Blanco Chamber of Commerce president Liz Waller-Broyal announced the newly-elected chamber board for 2012 as follows: president—Marcy Westcott; vice-president— Charlotte Widick, and treasurer — Carolyn Zbytovsky. She also reported that the chamber held an LCRA-sponsored retreat at Red Corral Ranch, at which the chamber developed its priorities for the upcoming year and named chairs to all committees. Waller-Broyal announced that all chamber members will vote on the Member of the Month, increasing involvement.
Planning and Zoning Commission Chair Tony Vela reported that the signage ordinance was approved at their last meeting and that a new member application from Martha Gosnell was reviewed. Council voted to approve her selection.

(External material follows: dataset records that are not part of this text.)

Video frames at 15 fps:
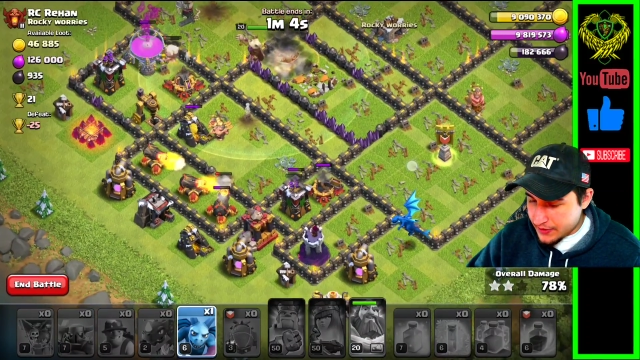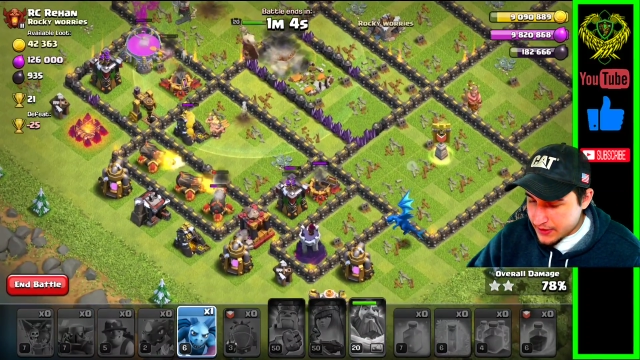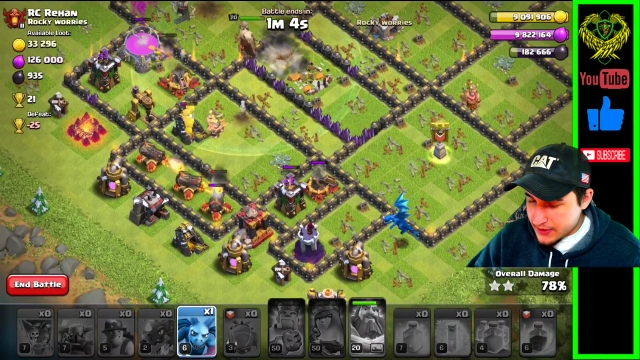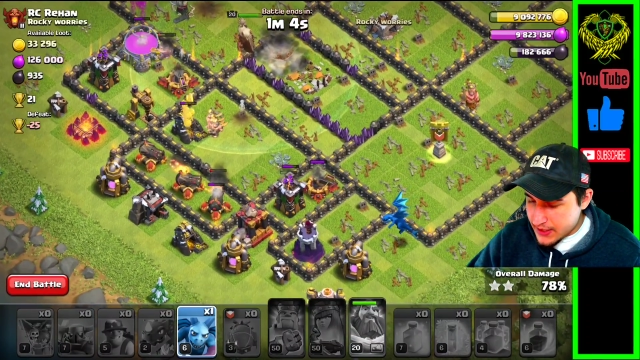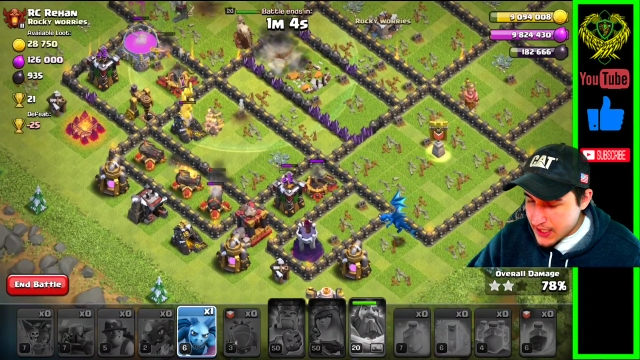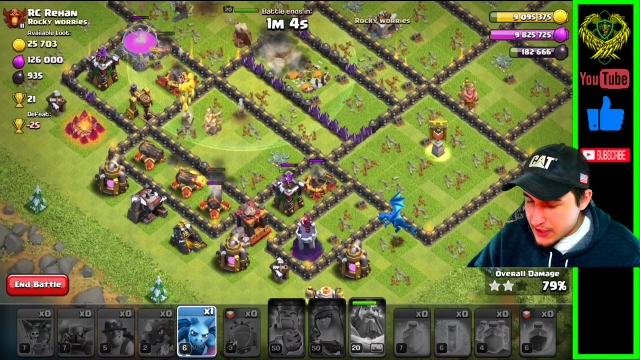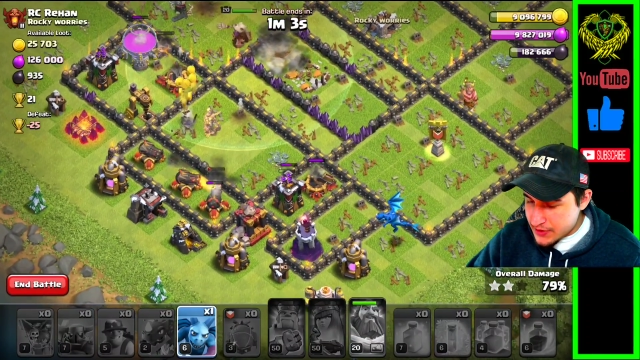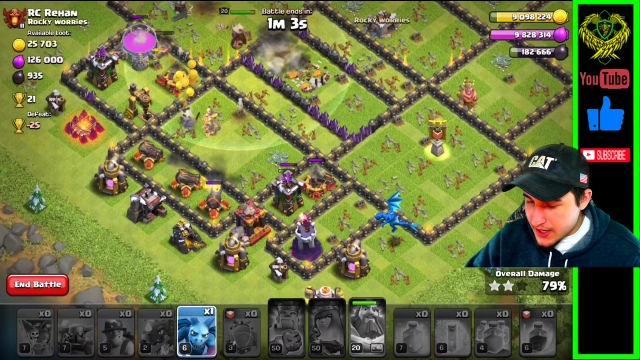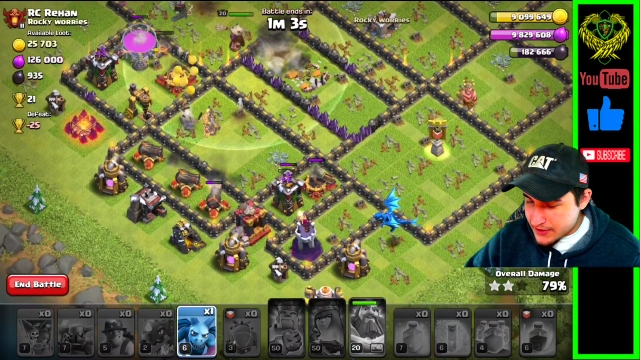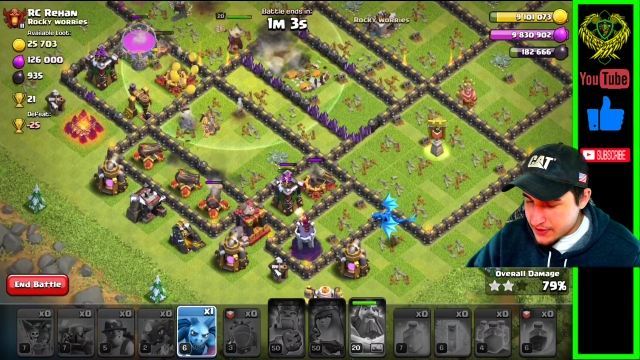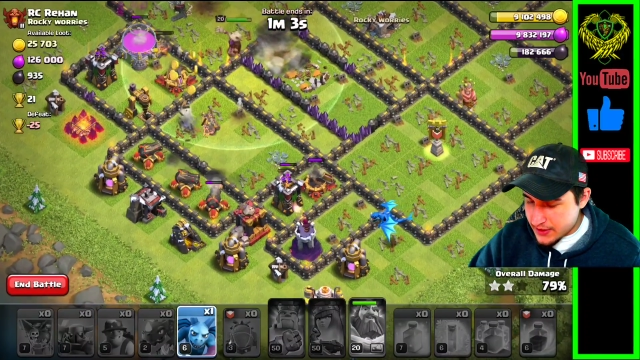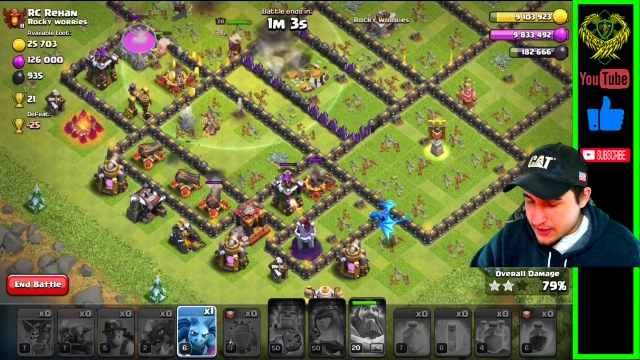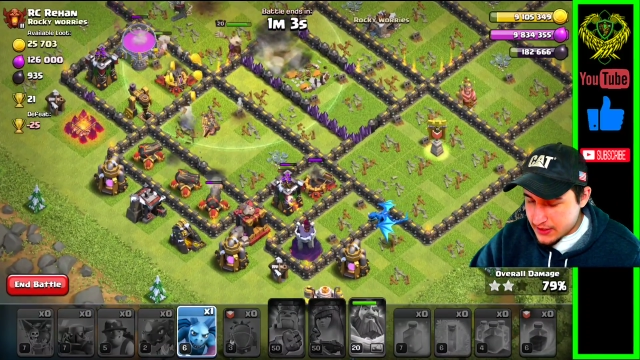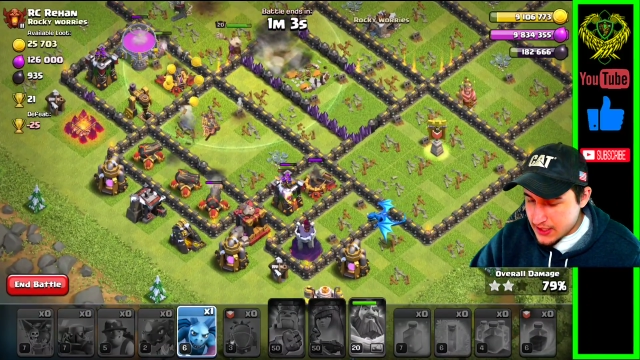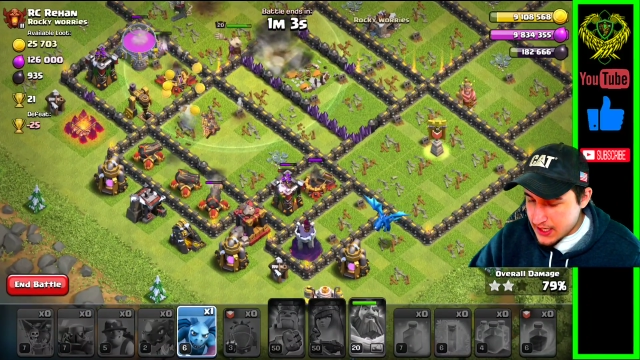This E-Drag's going
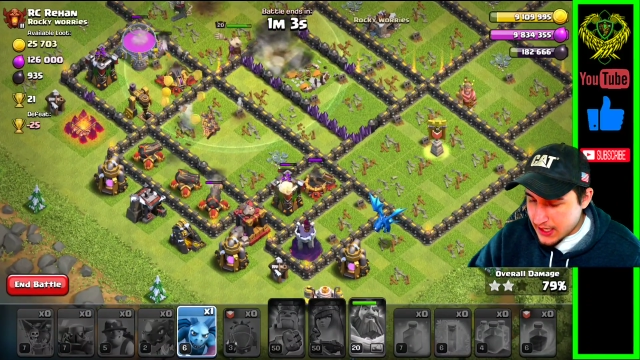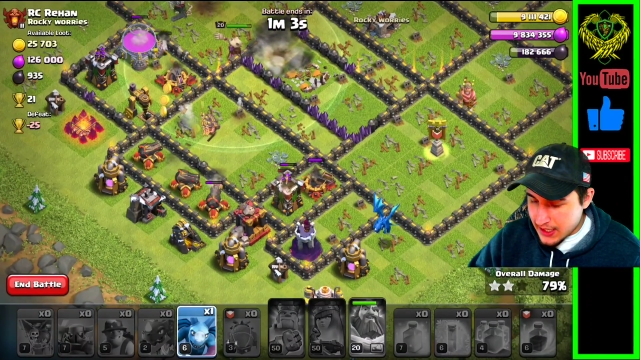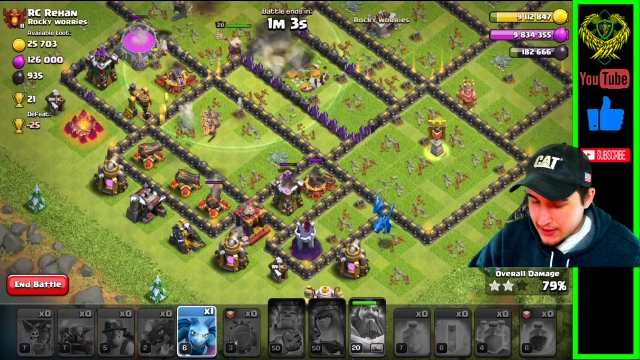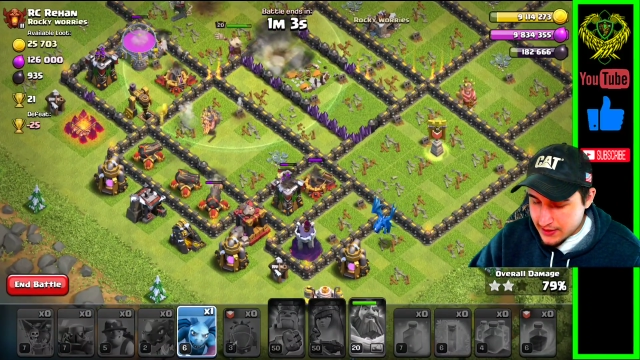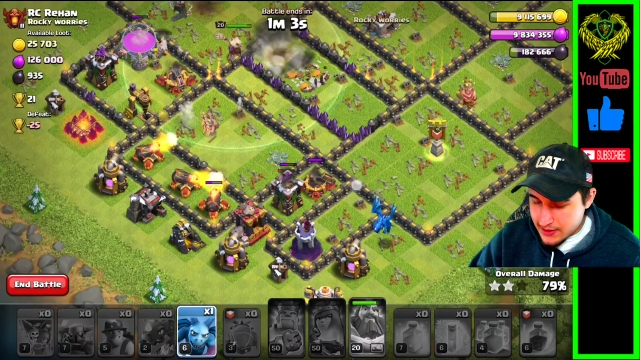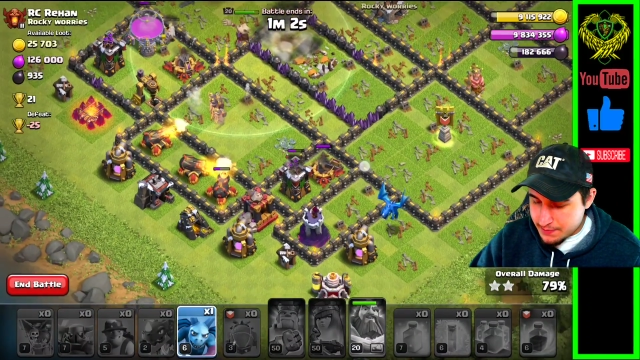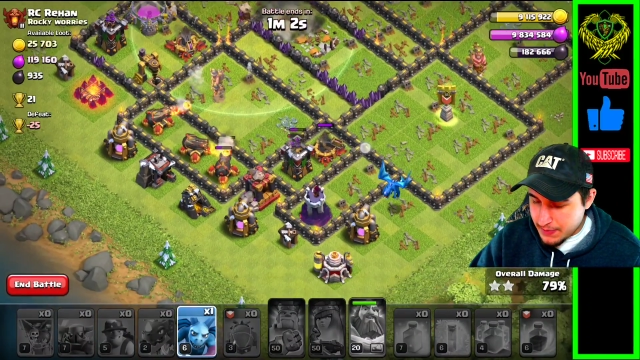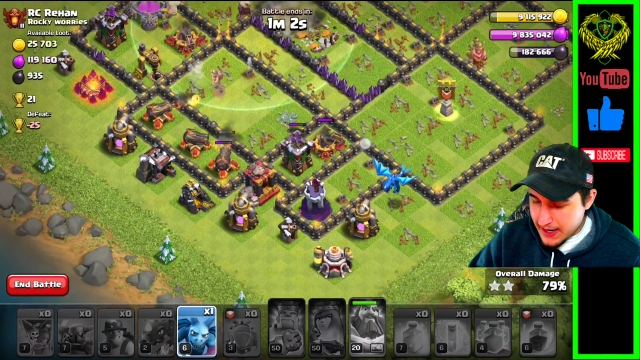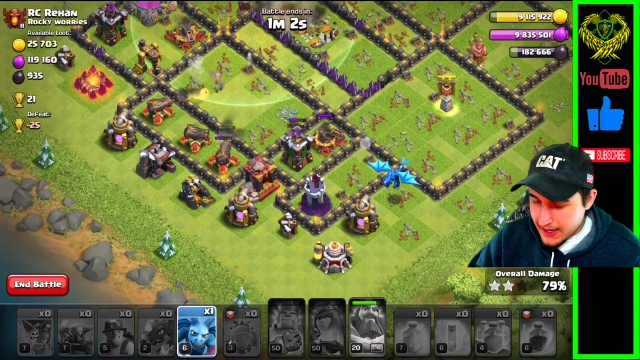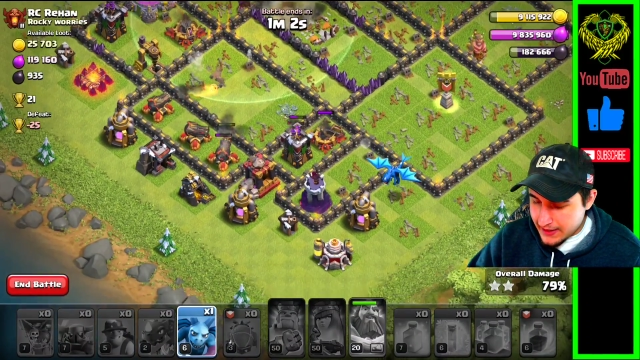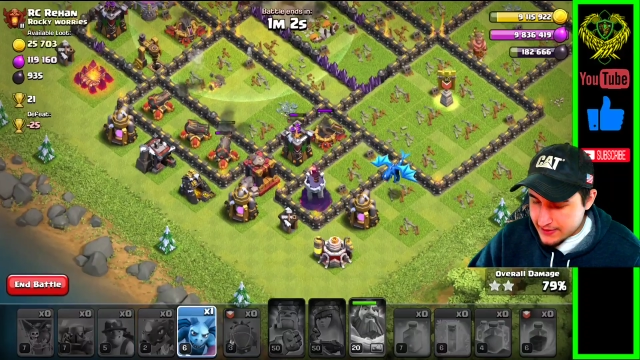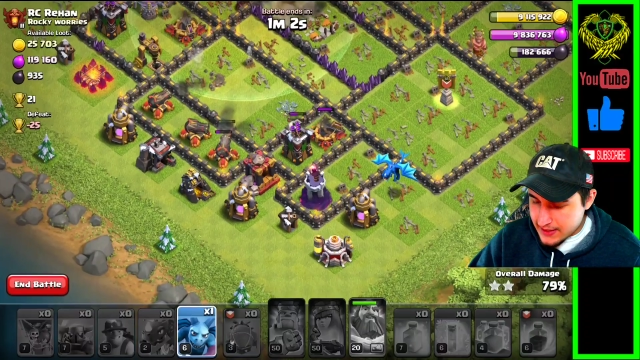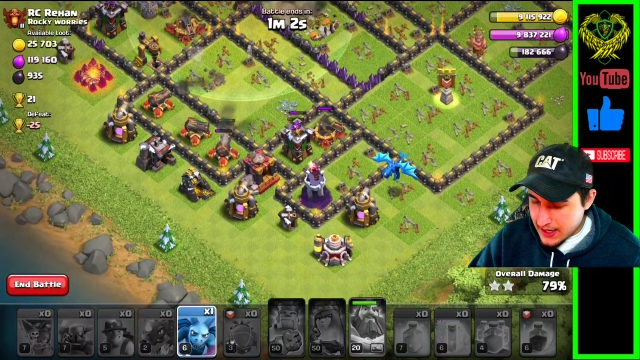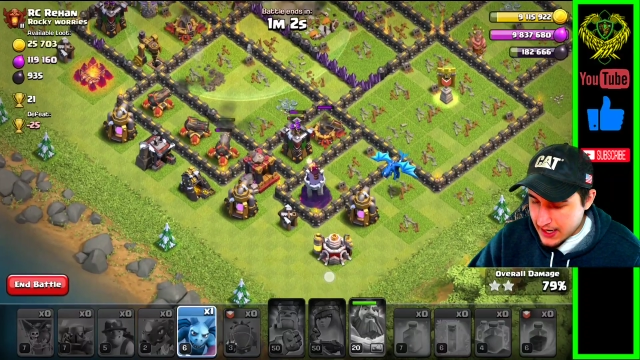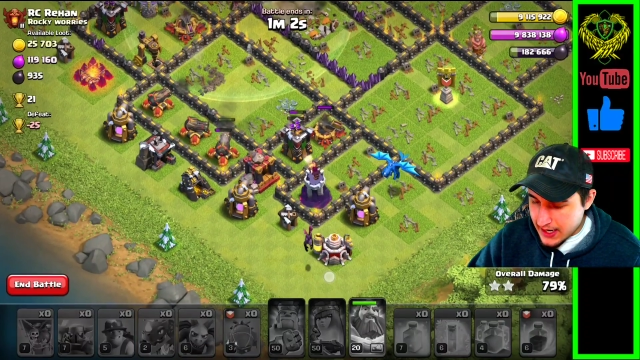to sneak in this
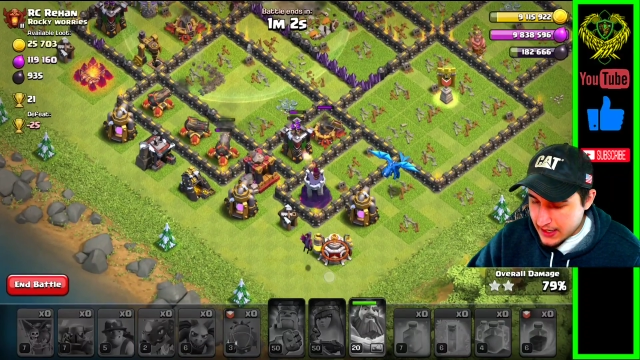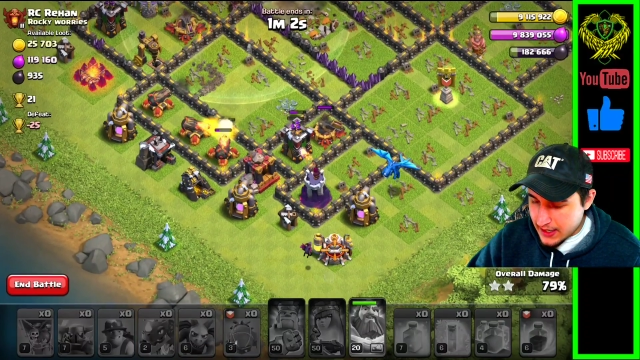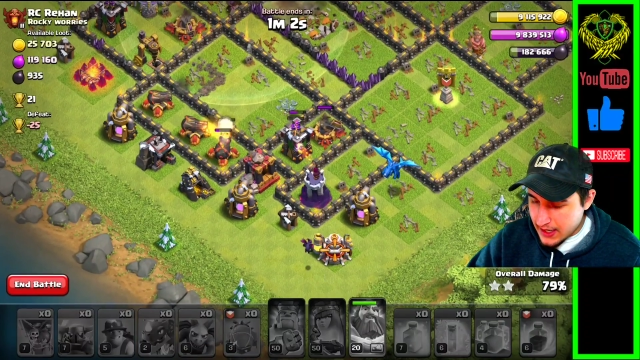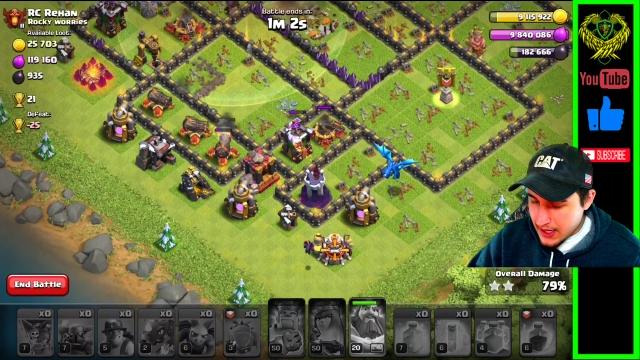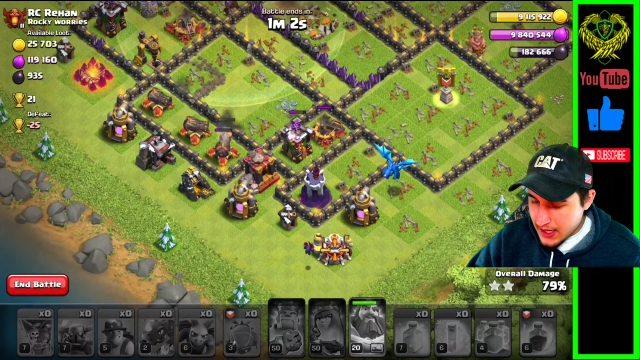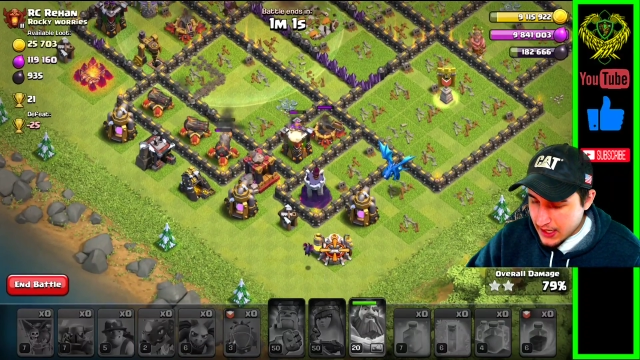backside,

An agreement for use of a firing range for police officers south of town on the property of Ronnie Steubing was approved by council. Chief Willmann explained that officers previously had to qualify in Johnson City, and that the closer range will save citizens money in gas as well as keep officers closer to their jobs. He said that the agreement, which will not involve a fee for the city, was developed with the help of City Attorney Eddy Rogers, and is “as good as you can get.” Rogers added that the agreement is “a good thing for the city.”
Historic commission chair Retta Martin reported that the commission has been busy, with two members getting ready to take their architecture certification tests. Tim Raby has been added as a new member. She spoke of the need to get an incentive program going, to encourage residents to use preservations guidelines in their restoration of historic properties. She also recommended J.D. Sherlock, Jr., as a new member to the commission, a recommendation approved by council.
In other business, council voted to split the 85 votes allotted Blanco in the election to the Appraisal District board between Dr. David Behrends and Lynn Boyd, the city’s nominees. Council discussed the idea of a sick leave pool for city employees, in which one employee with extra leave could donate a portion of it to another employee in an emergency situation. The mayor directed Eddy Rogers to write up a proposal reflecting the suggestions of council members to present at the December meeting.